11. At this juncture, take another look at the FICA statutes and in particular the definition of the act of “employment.” Notice that any and all employee/employer relationships occurring within the United States as defined in § 3121 (b)(A)(i) are subject to the tax as defined in §3101(a) and §3111(a) being imposed and all remuneration in the form of wages stemming therefrom are taxable as taxable income. So, when the above mentioned federal agent notices that the Town, County, and State in which a individual natural person resides is paying and collecting the FICA tax he presumes said Town, County, and State must be within the United States, thus in spite of arguments to the contrary, said agent trods on with his presumption and concludes that any and all remuneration of any kind is therefore taxable and he must do his best to collect the tax as if the act of “employment” as defined occurred within the United States as the facts in the record might suggest. How many people did federal jail time because of the above scenario? Quite a few!

12. Possible remedy. Every Union State instrumentality has a municipal attorney, Town Attorney, Village Attorney, City Attorney, County Attorney, State Attorney General, etc. He is fundamentally responsible for the actions of his charge and is bonded for that purpose. It would seem logical that he or she has the charge to see to it that the employees of said municipality are acting in a manner that guarantees the sovereignty of the State and thus its municipalities and their independence from the federal government as a “foreign corporation.” To some folks, to be sure, the municipality’s attorney’s failure to advise said municipality to cease and desist such unconstitutional behavior (actions) borders on treason, but at the very least it is definitely malpractice. Accordingly, any one damaged by such unconstitutional behavior which, as a matter of fact, is destroying the Constitutional Blueprint of our Republic, it would seem, has a lawsuit against the offending attorney in concert with others so damaged, i.e. a class action. Of course, the defendants as a matter consistency would be all the attorneys of the chain of the instrumentalities up to and including the state capitol, i.e. Town, County, and State’s Attorneys.

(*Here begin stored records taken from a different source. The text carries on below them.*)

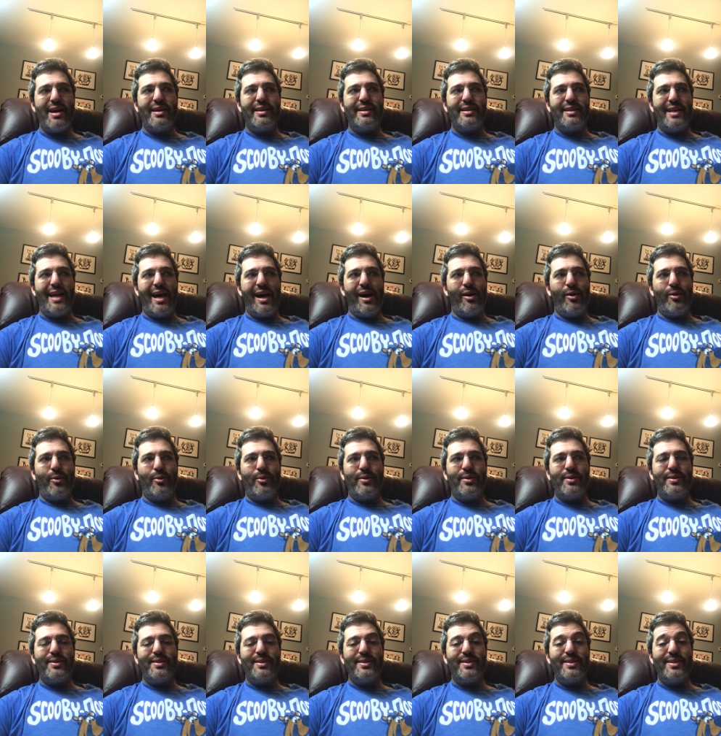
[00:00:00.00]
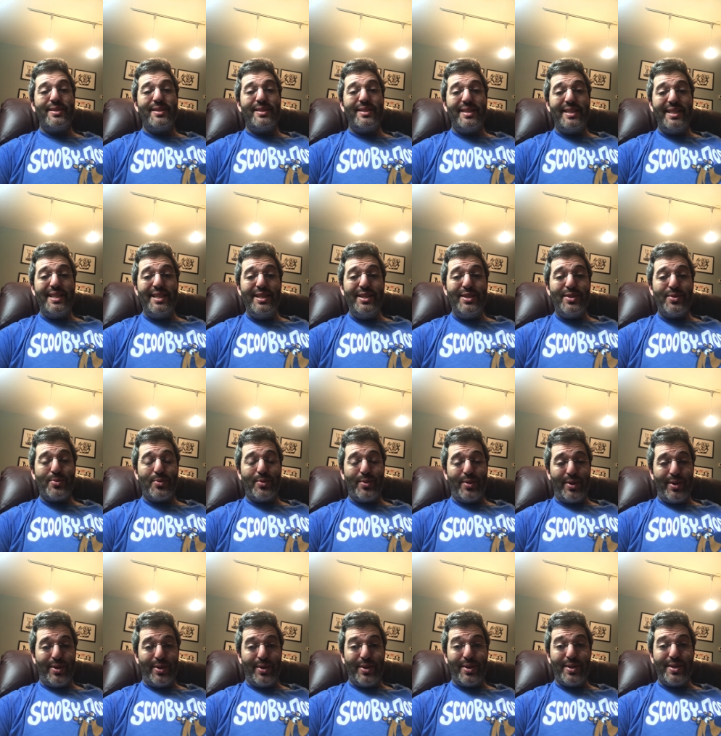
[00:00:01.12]
Now, these
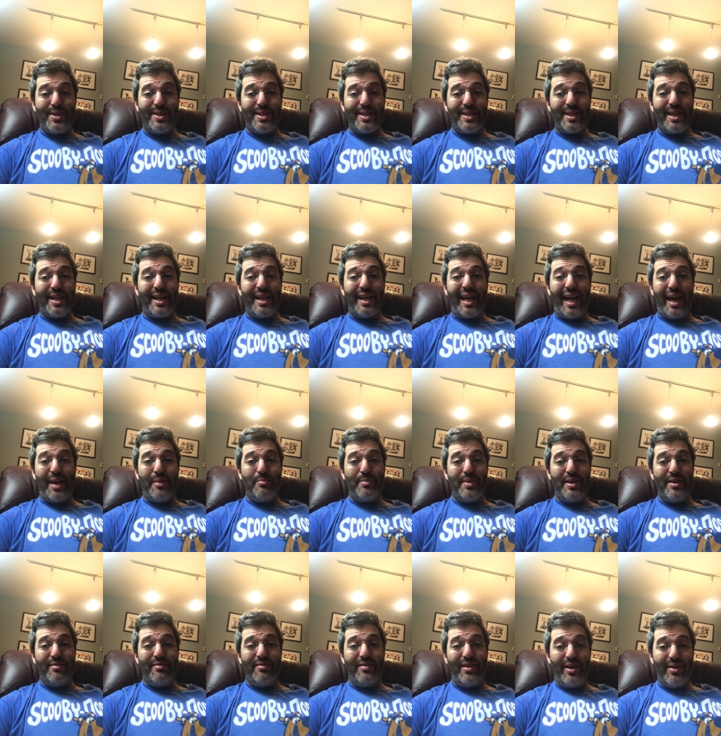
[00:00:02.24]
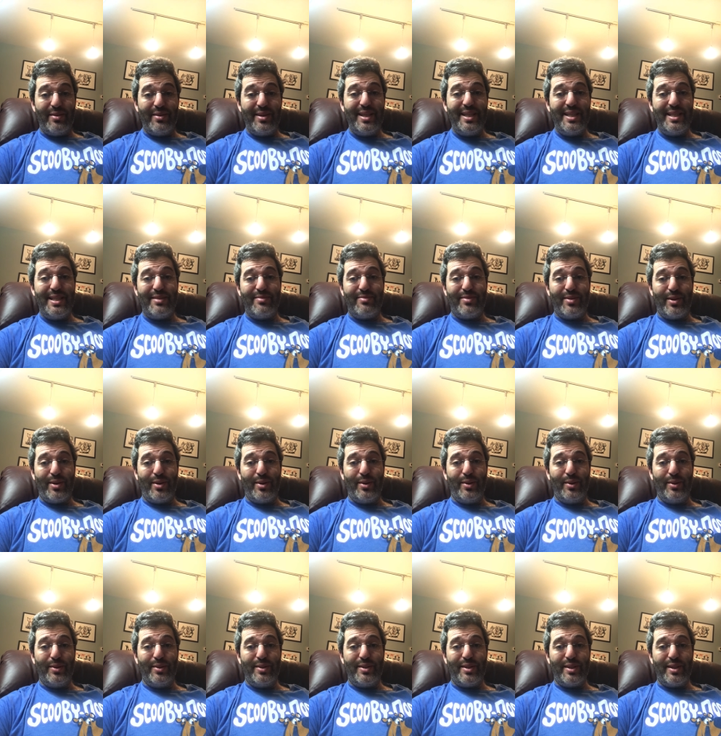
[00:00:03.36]
words can be very
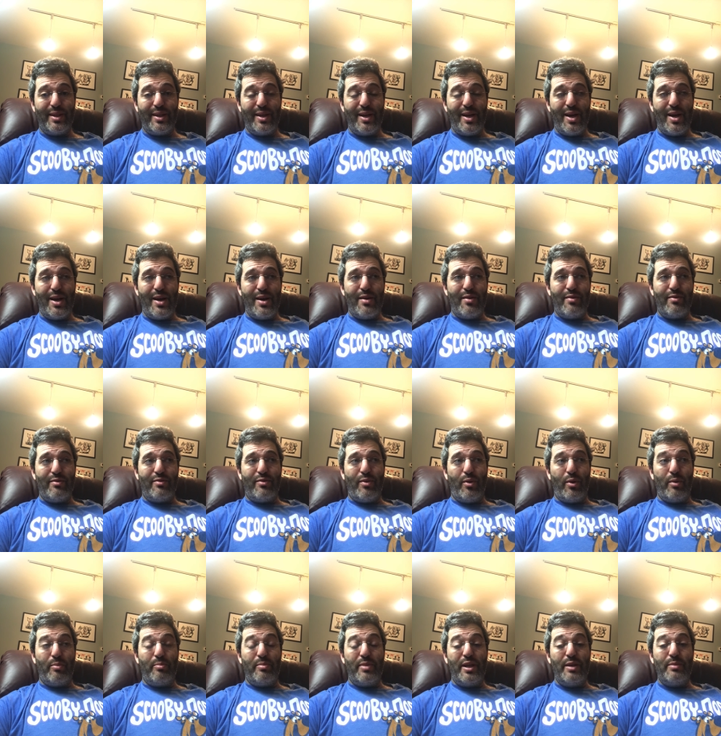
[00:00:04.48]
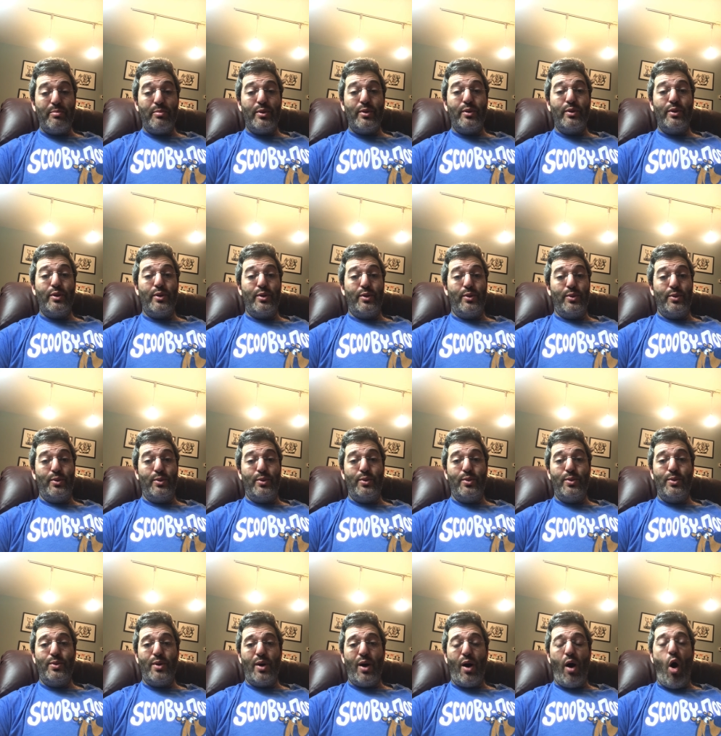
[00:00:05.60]
difficult for people
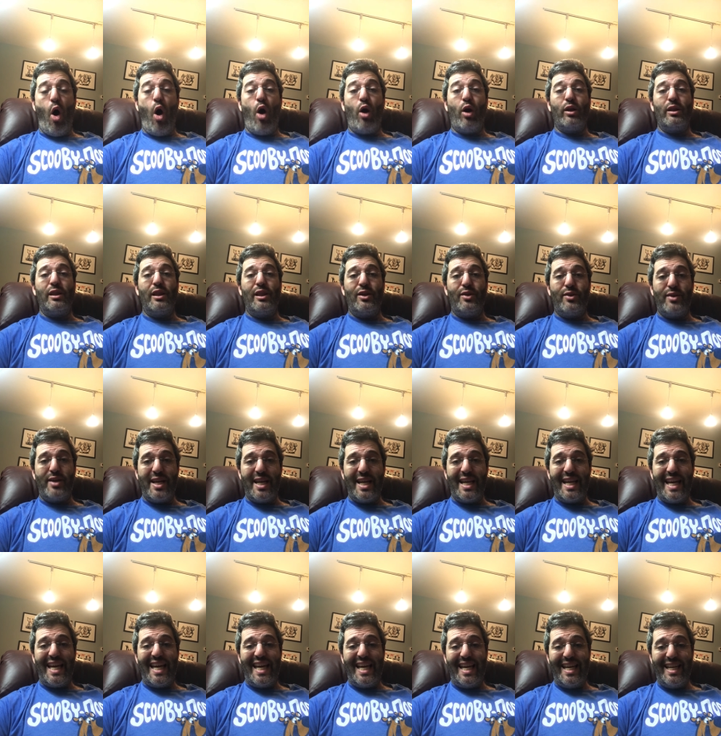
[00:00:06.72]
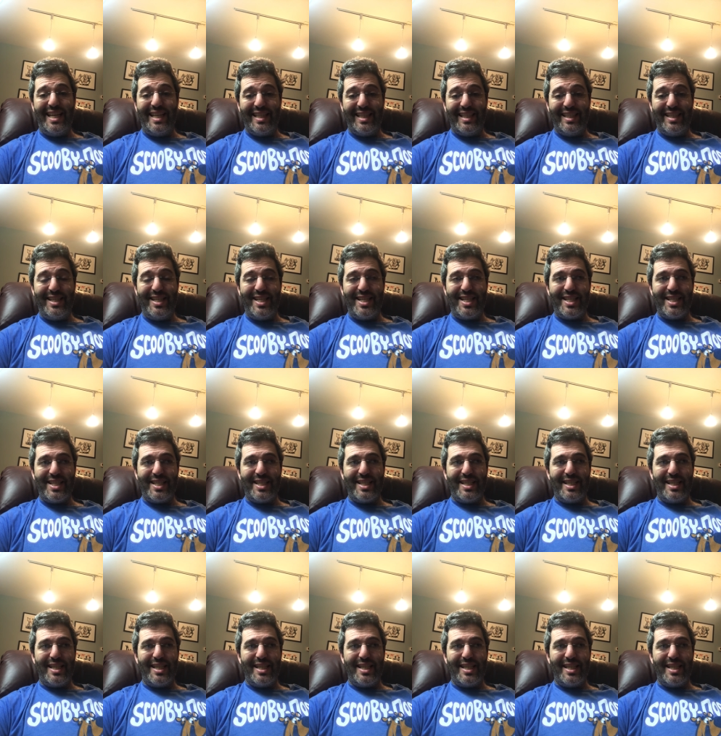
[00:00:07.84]
who are learning English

13. We are characterized by the way we act. If we act like a simpleton, we are a simpleton. If the facts show that we act like a murder, we are thus a murderer. If the facts show that we sign federal tax forms and pay federal taxes then we are federal taxpayers. If the facts show that we as a Union State instrumentality act like a federal instrumentality by paying federal employer taxes and collecting and paying over to the federal government employee FICA taxes, it can then be presumed that the territory over which we have been granted legislative authority must be federal in nature, and thus under the jurisdiction of federal law as granted .

14. If, indeed, this really is the last layer to peel off the onion, every tax honesty group should wrap their banner around this Maypole in concert, to inform the public and their State and local governments as to just what skullduggery has been going on behind the “wizard’s” curtain. Good Luck.